#### Extracted data

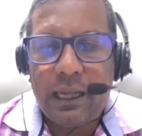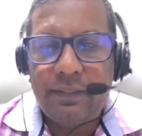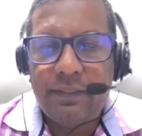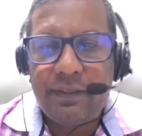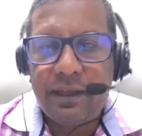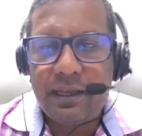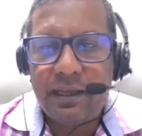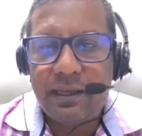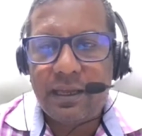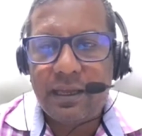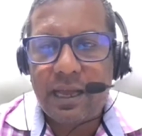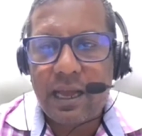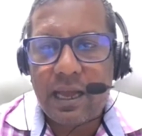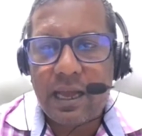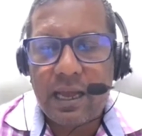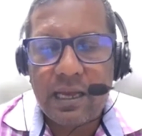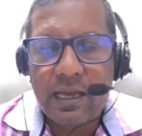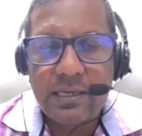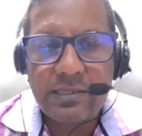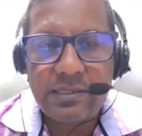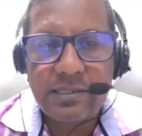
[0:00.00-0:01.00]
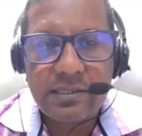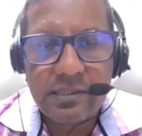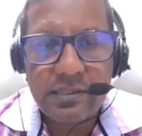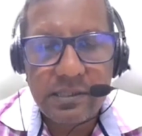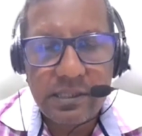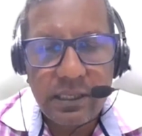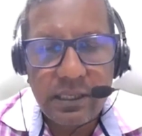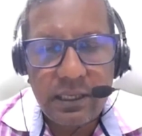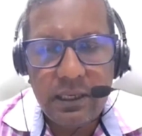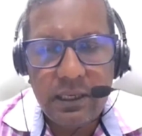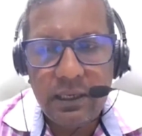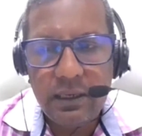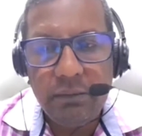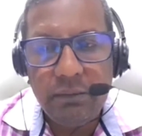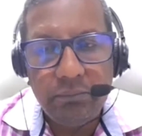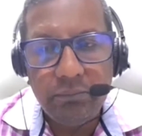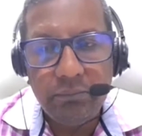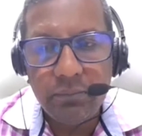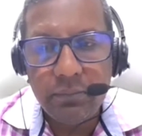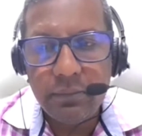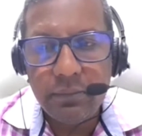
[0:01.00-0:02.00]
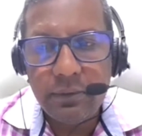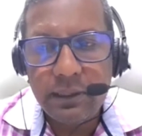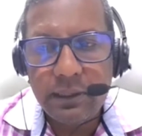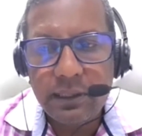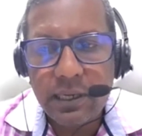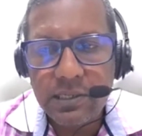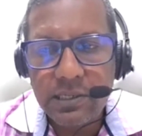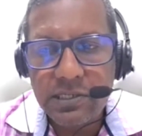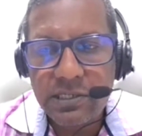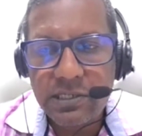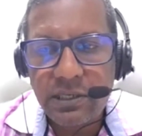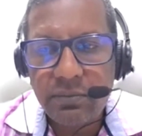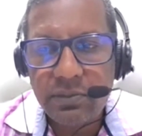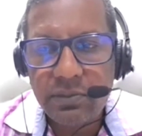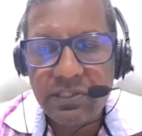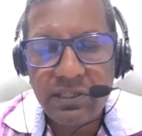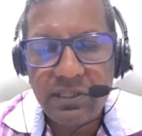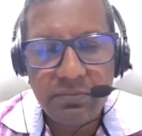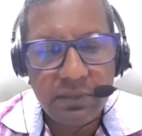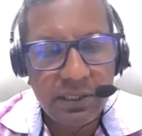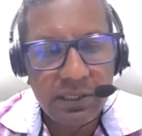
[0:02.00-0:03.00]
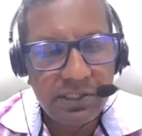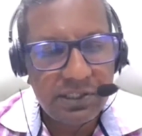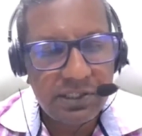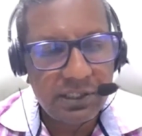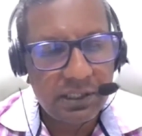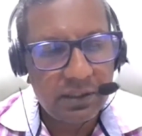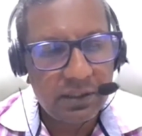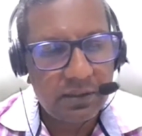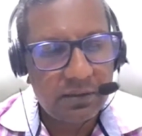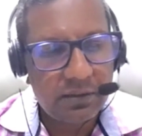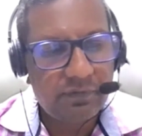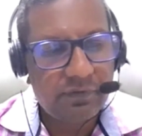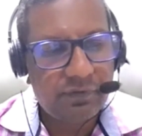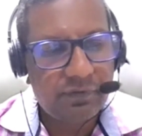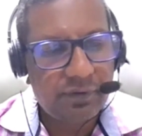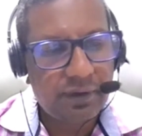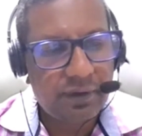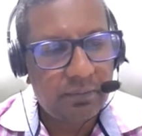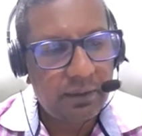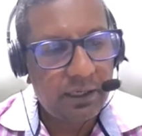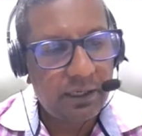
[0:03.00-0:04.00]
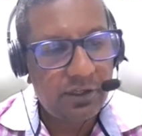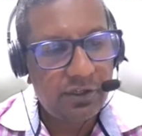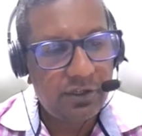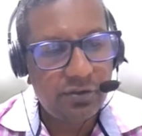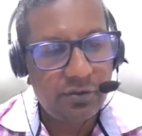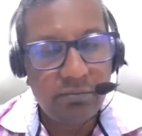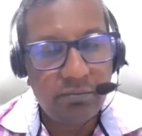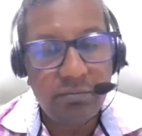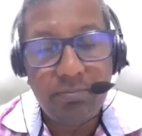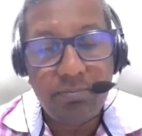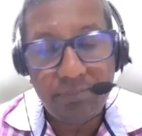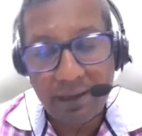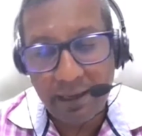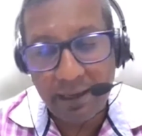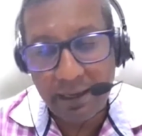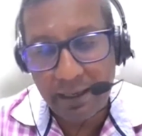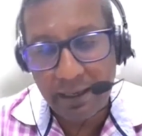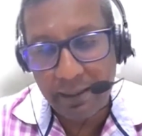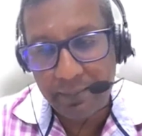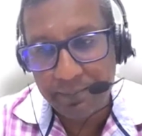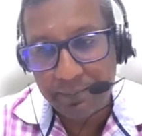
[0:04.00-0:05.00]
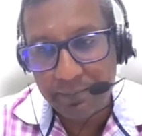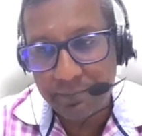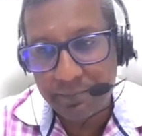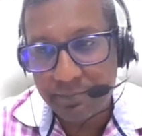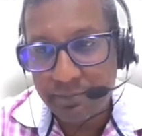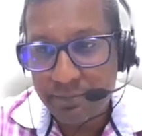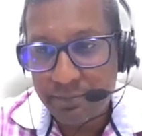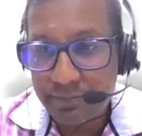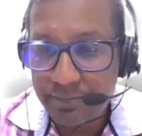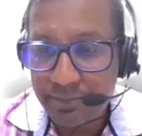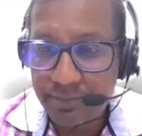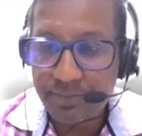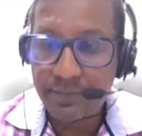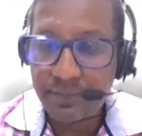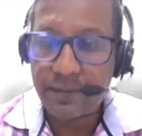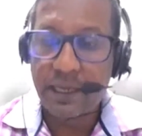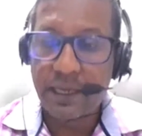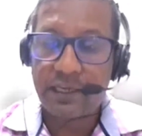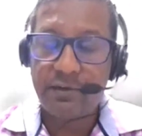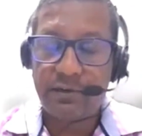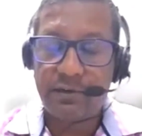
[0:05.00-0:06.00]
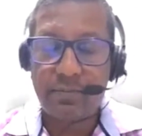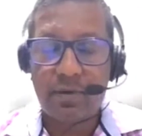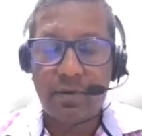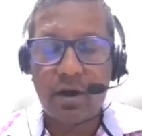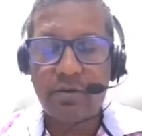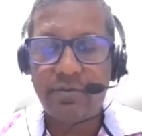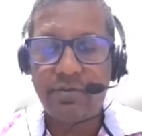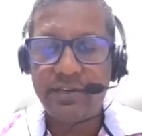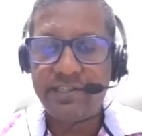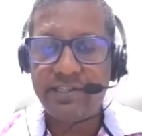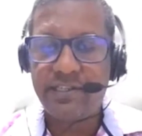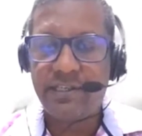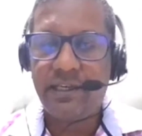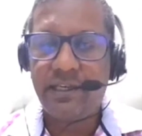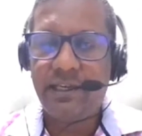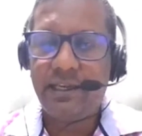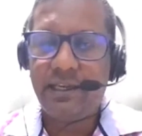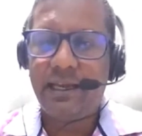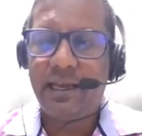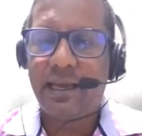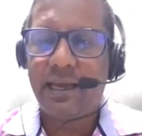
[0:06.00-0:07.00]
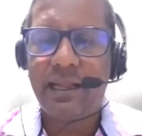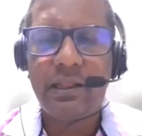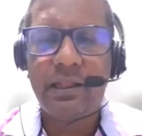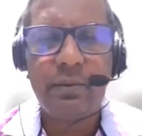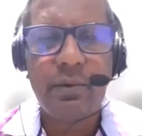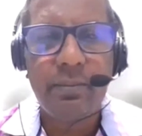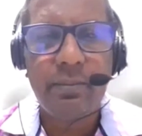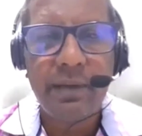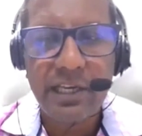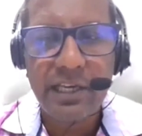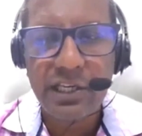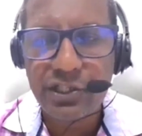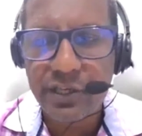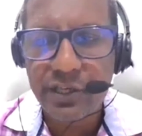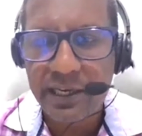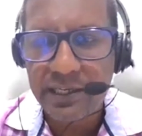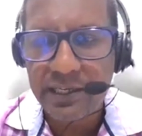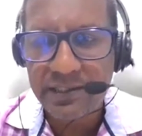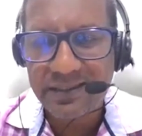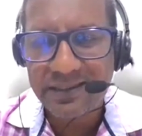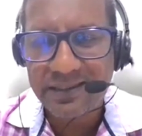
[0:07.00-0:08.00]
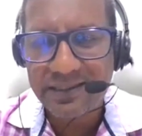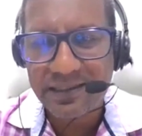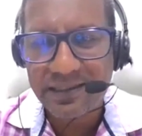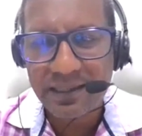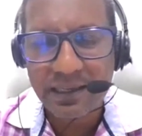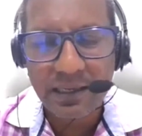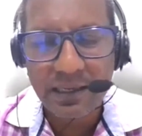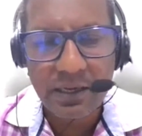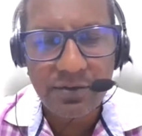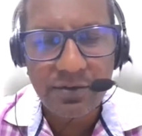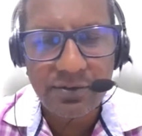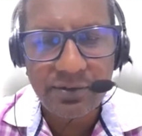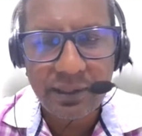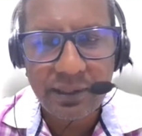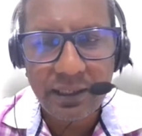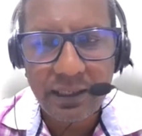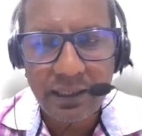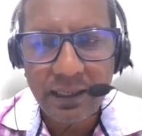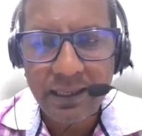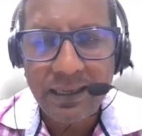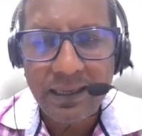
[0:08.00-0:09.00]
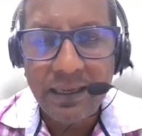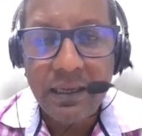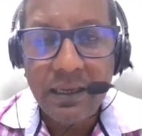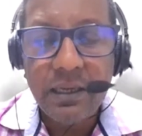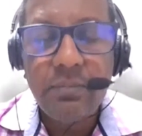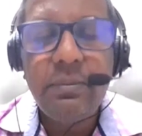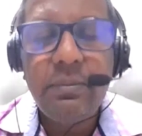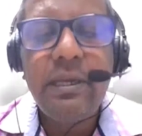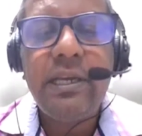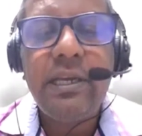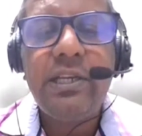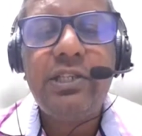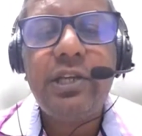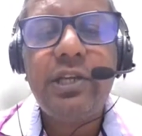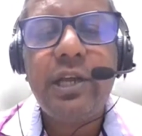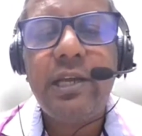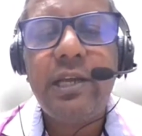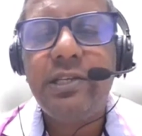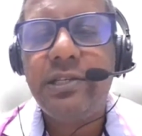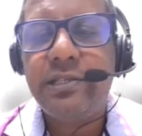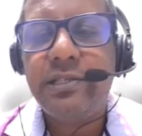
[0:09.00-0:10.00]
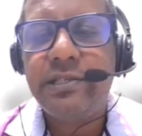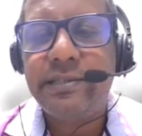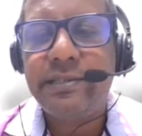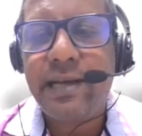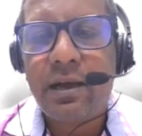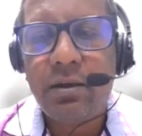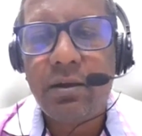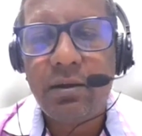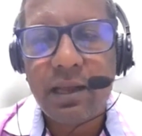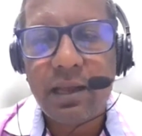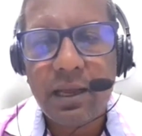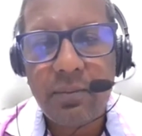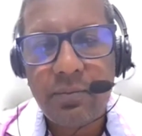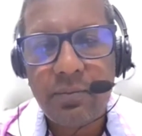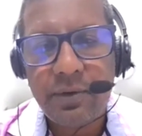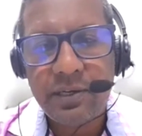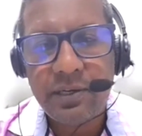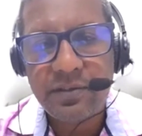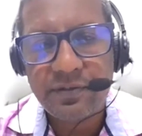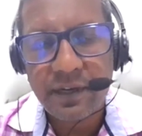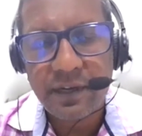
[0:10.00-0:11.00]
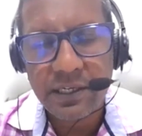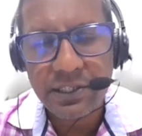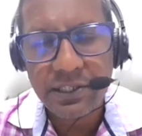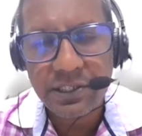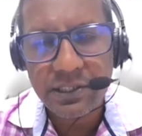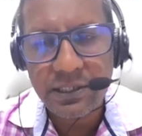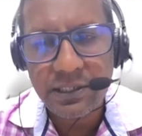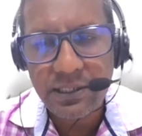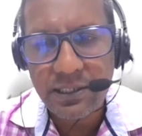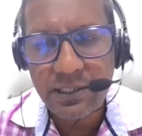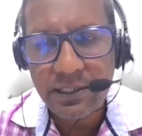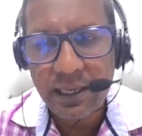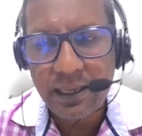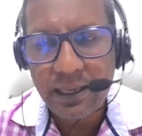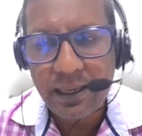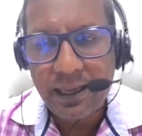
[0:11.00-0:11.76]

I think as the country was emerging into a democracy, and there were many changes in the country, many changes in how libraries function.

########

- [Task statement] In the records above, the lines from the one containing "[0:01.00-0:02.00]" through the last line are to be written out exactly, both ends included and pictures omitted.

- [Finished task]
[0:01.00-0:02.00]
[0:02.00-0:03.00]
[0:03.00-0:04.00]
[0:04.00-0:05.00]
[0:05.00-0:06.00]
[0:06.00-0:07.00]
[0:07.00-0:08.00]
[0:08.00-0:09.00]
[0:09.00-0:10.00]
[0:10.00-0:11.00]
[0:11.00-0:11.76]

I think as the country was emerging into a democracy, and there were many changes in the country, many changes in how libraries function.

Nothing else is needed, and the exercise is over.